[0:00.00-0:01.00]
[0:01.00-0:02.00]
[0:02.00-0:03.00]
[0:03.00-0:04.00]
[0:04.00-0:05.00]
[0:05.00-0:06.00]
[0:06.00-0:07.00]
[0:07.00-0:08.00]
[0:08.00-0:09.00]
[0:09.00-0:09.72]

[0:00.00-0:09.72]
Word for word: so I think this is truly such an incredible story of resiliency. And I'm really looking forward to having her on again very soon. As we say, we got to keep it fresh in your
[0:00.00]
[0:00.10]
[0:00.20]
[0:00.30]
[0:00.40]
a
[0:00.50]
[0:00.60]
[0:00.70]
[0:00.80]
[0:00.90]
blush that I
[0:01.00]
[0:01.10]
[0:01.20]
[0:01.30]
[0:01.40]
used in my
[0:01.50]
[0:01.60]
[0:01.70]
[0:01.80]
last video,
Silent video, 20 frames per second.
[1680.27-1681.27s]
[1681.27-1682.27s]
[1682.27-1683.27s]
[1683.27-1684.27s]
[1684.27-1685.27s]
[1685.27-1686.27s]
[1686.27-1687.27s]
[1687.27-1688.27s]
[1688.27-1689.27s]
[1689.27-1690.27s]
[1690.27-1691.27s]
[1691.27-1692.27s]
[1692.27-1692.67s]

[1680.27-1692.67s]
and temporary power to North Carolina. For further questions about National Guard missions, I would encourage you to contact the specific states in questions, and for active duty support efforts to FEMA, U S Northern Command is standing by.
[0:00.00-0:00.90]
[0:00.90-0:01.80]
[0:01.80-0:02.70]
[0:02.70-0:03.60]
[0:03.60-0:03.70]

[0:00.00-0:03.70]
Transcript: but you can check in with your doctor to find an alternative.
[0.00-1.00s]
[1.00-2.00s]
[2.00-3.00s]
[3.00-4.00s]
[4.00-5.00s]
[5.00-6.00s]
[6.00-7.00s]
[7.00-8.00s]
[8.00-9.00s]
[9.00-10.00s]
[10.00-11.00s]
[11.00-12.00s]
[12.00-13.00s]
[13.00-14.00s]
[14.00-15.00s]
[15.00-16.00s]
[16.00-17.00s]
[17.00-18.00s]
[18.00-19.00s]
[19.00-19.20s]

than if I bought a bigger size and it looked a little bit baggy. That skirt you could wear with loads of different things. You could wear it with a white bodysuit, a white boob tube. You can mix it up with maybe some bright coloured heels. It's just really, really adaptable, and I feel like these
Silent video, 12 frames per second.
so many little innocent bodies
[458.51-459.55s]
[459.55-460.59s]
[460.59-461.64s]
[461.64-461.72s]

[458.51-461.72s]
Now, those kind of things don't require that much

**Action item:** Restate each of the entries above verbatim.

**Solution for this task:**
[0:00.00-0:01.00]
[0:01.00-0:02.00]
[0:02.00-0:03.00]
[0:03.00-0:04.00]
[0:04.00-0:05.00]
[0:05.00-0:06.00]
[0:06.00-0:07.00]
[0:07.00-0:08.00]
[0:08.00-0:09.00]
[0:09.00-0:09.72]

[0:00.00-0:09.72]
Word for word: so I think this is truly such an incredible story of resiliency. And I'm really looking forward to having her on again very soon. As we say, we got to keep it fresh in your
[0:00.00]
[0:00.10]
[0:00.20]
[0:00.30]
[0:00.40]
a
[0:00.50]
[0:00.60]
[0:00.70]
[0:00.80]
[0:00.90]
blush that I
[0:01.00]
[0:01.10]
[0:01.20]
[0:01.30]
[0:01.40]
used in my
[0:01.50]
[0:01.60]
[0:01.70]
[0:01.80]
last video,
Silent video, 20 frames per second.
[1680.27-1681.27s]
[1681.27-1682.27s]
[1682.27-1683.27s]
[1683.27-1684.27s]
[1684.27-1685.27s]
[1685.27-1686.27s]
[1686.27-1687.27s]
[1687.27-1688.27s]
[1688.27-1689.27s]
[1689.27-1690.27s]
[1690.27-1691.27s]
[1691.27-1692.27s]
[1692.27-1692.67s]

[1680.27-1692.67s]
and temporary power to North Carolina. For further questions about National Guard missions, I would encourage you to contact the specific states in questions, and for active duty support efforts to FEMA, U S Northern Command is standing by.
[0:00.00-0:00.90]
[0:00.90-0:01.80]
[0:01.80-0:02.70]
[0:02.70-0:03.60]
[0:03.60-0:03.70]

[0:00.00-0:03.70]
Transcript: but you can check in with your doctor to find an alternative.
[0.00-1.00s]
[1.00-2.00s]
[2.00-3.00s]
[3.00-4.00s]
[4.00-5.00s]
[5.00-6.00s]
[6.00-7.00s]
[7.00-8.00s]
[8.00-9.00s]
[9.00-10.00s]
[10.00-11.00s]
[11.00-12.00s]
[12.00-13.00s]
[13.00-14.00s]
[14.00-15.00s]
[15.00-16.00s]
[16.00-17.00s]
[17.00-18.00s]
[18.00-19.00s]
[19.00-19.20s]

than if I bought a bigger size and it looked a little bit baggy. That skirt you could wear with loads of different things. You could wear it with a white bodysuit, a white boob tube. You can mix it up with maybe some bright coloured heels. It's just really, really adaptable, and I feel like these
Silent video, 12 frames per second.
so many little innocent bodies
[458.51-459.55s]
[459.55-460.59s]
[460.59-461.64s]
[461.64-461.72s]

[458.51-461.72s]
Now, those kind of things don't require that much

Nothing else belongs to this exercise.